National Public Radio’s Eliza Barclaw reported in March that traditional grocery stores are losing market share to a number of other competitors. In the past 10 years traditional grocery stores share of the pie has dropped about 15 percent. Larger stores, as well, are losing sales as more shoppers’ are unwilling to embark on a 2 hour journey through towering isles and are not filling their shopping cart to the brim anymore.
The average grocery store has been downsizing has for the past 3 years from a footprint of around 45,000 square feet. One reason is consumers feel overwhelmed with choices and that slows down the precious shopping time they are able to commit. In other words, less choice can have a positive spin!
Although we may not all wish to return to the personized service of clerks, changes ARE coming. Driving this phenomenon is a plethora of smaller grocery outlets. Consumers’ demand for convenience is being met by dollar stores, neighborhood outlets and even local food systems like farmers markets.

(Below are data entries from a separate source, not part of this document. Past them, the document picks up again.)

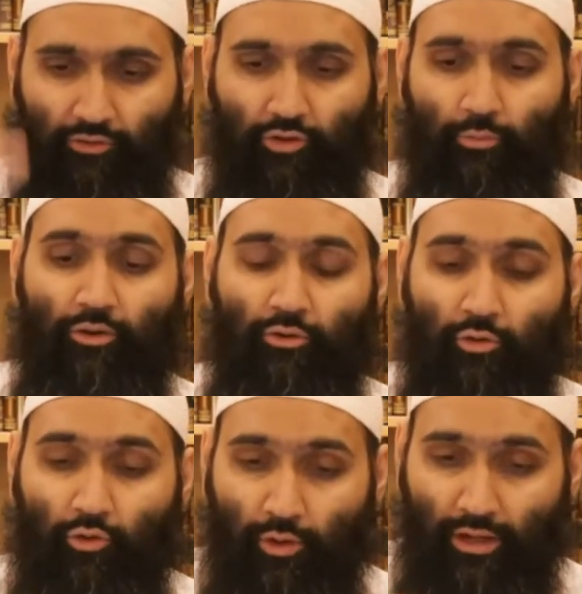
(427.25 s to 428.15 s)
So we're going to
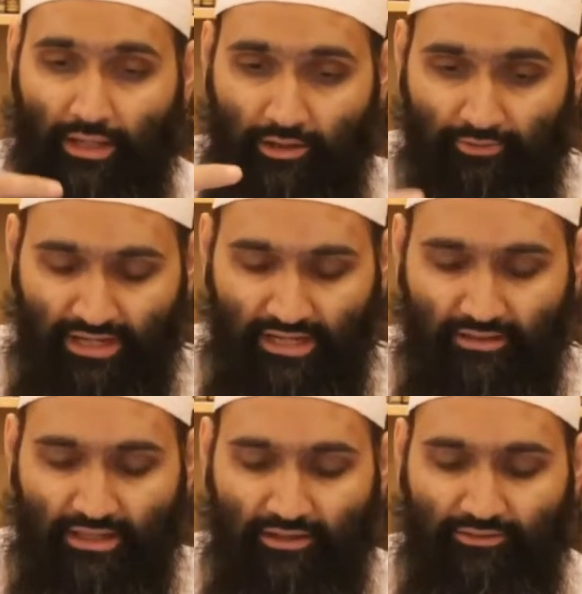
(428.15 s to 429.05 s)
quickly read
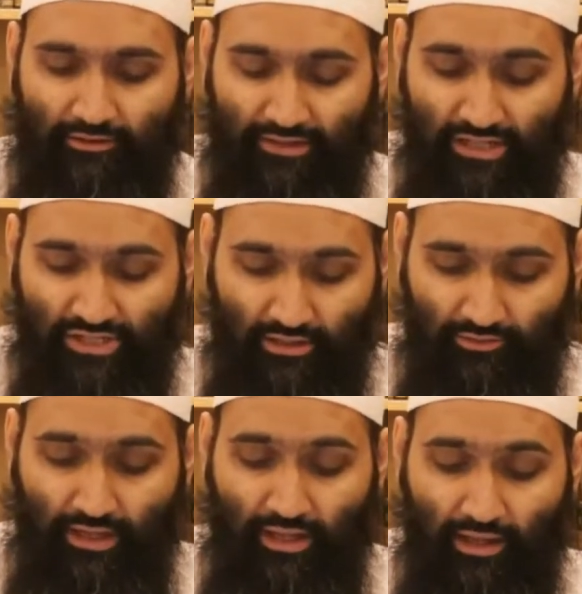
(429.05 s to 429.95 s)
these
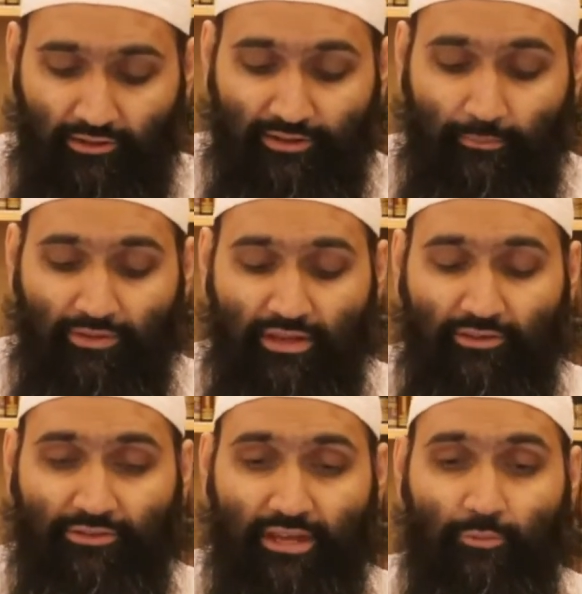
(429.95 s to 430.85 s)
definitions. Some of
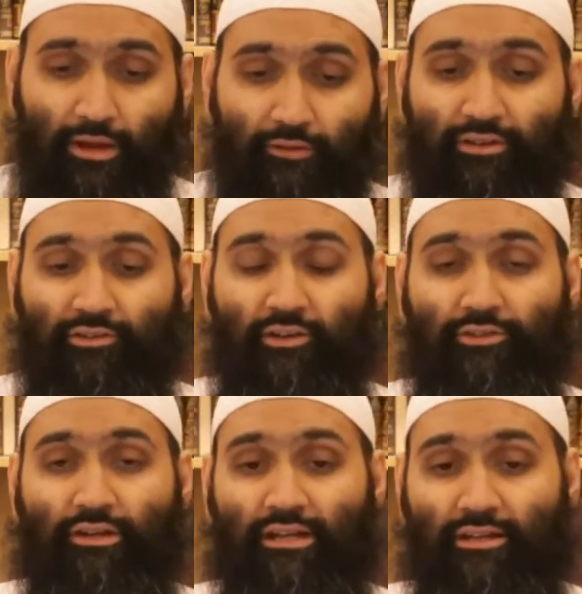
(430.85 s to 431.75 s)
these things we have
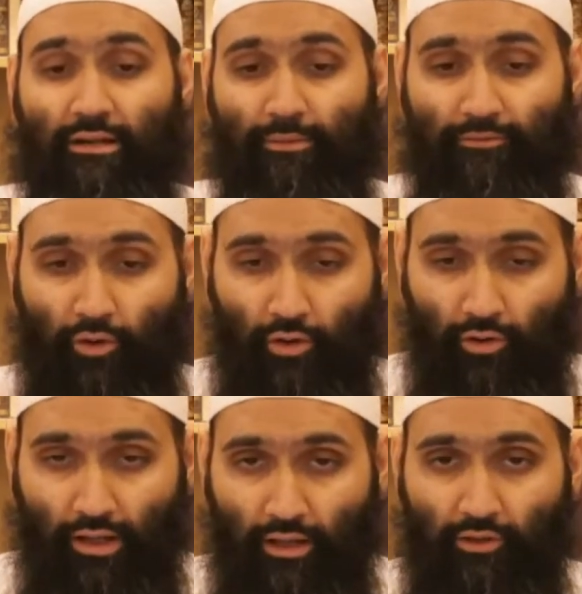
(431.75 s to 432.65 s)
discussed in detail
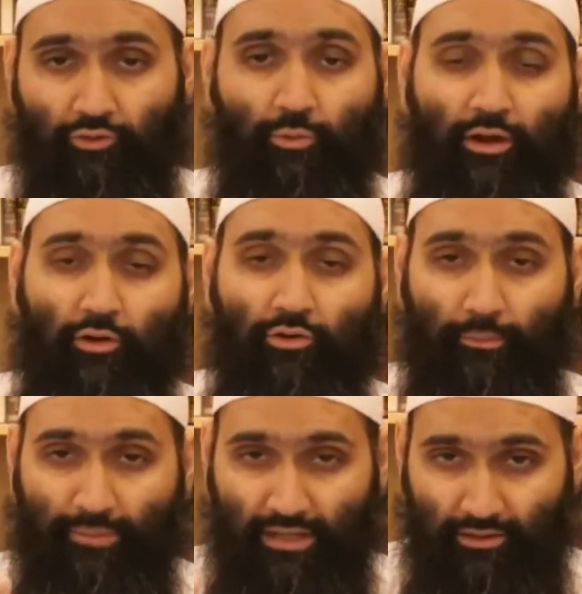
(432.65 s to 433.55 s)
before, so we're not going to
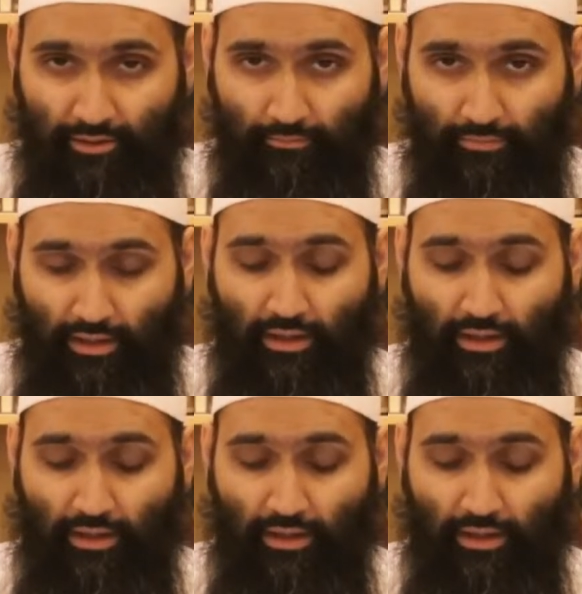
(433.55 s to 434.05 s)
repeat them.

Consumers are also demanding a pleasant food gathering experience. Phil Lempert of Supermarket Guru says this means that more services will be important to consumers. He further notes that “big” chains will find it necessary to become more creative and offer flexibility.

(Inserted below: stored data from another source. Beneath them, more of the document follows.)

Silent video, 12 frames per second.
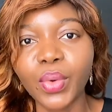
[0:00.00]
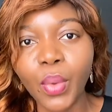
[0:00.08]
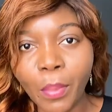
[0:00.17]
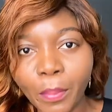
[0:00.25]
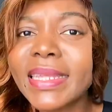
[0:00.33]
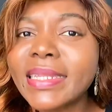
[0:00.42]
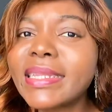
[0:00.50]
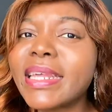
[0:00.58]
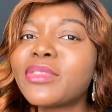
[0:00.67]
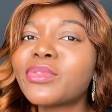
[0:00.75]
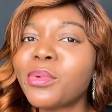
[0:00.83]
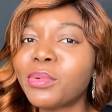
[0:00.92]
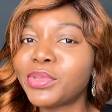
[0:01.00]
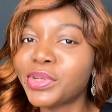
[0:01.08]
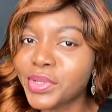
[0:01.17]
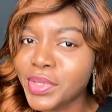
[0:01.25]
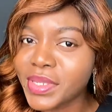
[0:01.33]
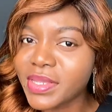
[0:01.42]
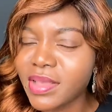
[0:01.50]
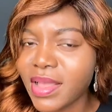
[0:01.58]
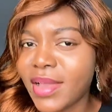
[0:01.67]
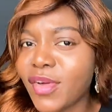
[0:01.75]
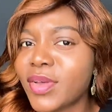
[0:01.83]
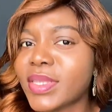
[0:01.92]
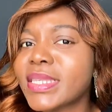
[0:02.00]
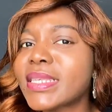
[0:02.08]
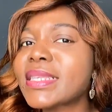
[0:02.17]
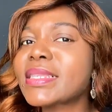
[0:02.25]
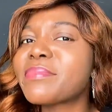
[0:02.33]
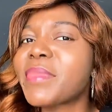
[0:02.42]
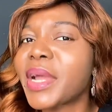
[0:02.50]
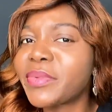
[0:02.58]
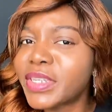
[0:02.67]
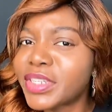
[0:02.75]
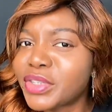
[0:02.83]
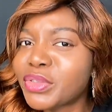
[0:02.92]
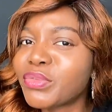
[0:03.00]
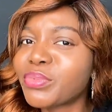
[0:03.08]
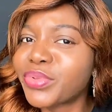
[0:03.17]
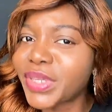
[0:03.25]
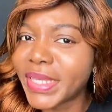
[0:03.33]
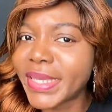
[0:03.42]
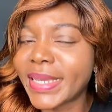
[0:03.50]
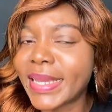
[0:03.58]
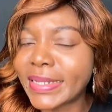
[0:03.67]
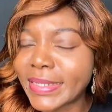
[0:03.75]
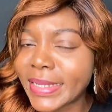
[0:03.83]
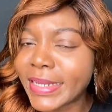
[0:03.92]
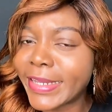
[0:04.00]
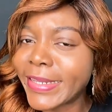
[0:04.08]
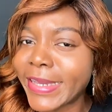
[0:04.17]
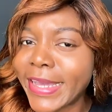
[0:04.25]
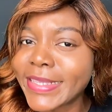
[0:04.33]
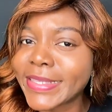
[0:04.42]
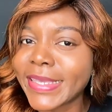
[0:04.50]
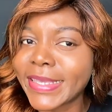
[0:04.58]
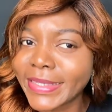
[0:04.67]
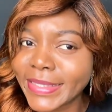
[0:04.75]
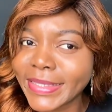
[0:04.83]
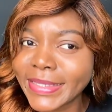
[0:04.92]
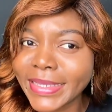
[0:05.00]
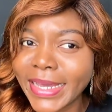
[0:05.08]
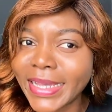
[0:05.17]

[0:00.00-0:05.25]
Another thing they told us causes marriages to break in Canada. Can you guys guess?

In response to this trend, Whole Foods, whose average store size of 38,000 sq. ft., announced in May 2015 that it will launch its own smaller, lower-priced store chain called “365”. This mirrors their organic store brand while being an “affordable” option 365 days a year. The new chain will offer additional items including national “natural” and organic brands. In a press release from Whole Foods Co-CEO, Walter Robb, people want a place “that’s fresh, that’s clean” with a smaller, more neighborhood feel, a “streamlined” selection and “technology woven in.” This, I believe, will create a niche in the market place. Whole Foods currently has slightly more than 400 stores and sees future market demand to support 1200 stores. It hopes to open 5 to 10 “365” stores in 2016. Just how the mix of full sized and smaller stores will play out will be determined by the success of “365”

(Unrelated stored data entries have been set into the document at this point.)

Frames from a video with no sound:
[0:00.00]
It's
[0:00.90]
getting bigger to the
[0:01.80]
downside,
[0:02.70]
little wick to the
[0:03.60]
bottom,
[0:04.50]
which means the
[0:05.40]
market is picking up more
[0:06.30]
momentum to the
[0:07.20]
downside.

Heavy competition from smaller stores like Trader Joes, Sprouts and Earth Fair may have inspired this movement. Also stimulating this movement is the desire to attract millennial shoppers. “Millennials are particular about what they eat and how they spend their money on food” according to the Supermarket News webpage.
For food product companies, this reorganization of more local buying power and increased competition among intermediate chains will demand enhanced marketing efforts. Being ready to say yes to a large buyer will be essential to get into some of these chains such as Whole Foods. Michigan State University Extension educators working with the MSU Product Center can assist new and expanding food producers create viable business plans to meet this need.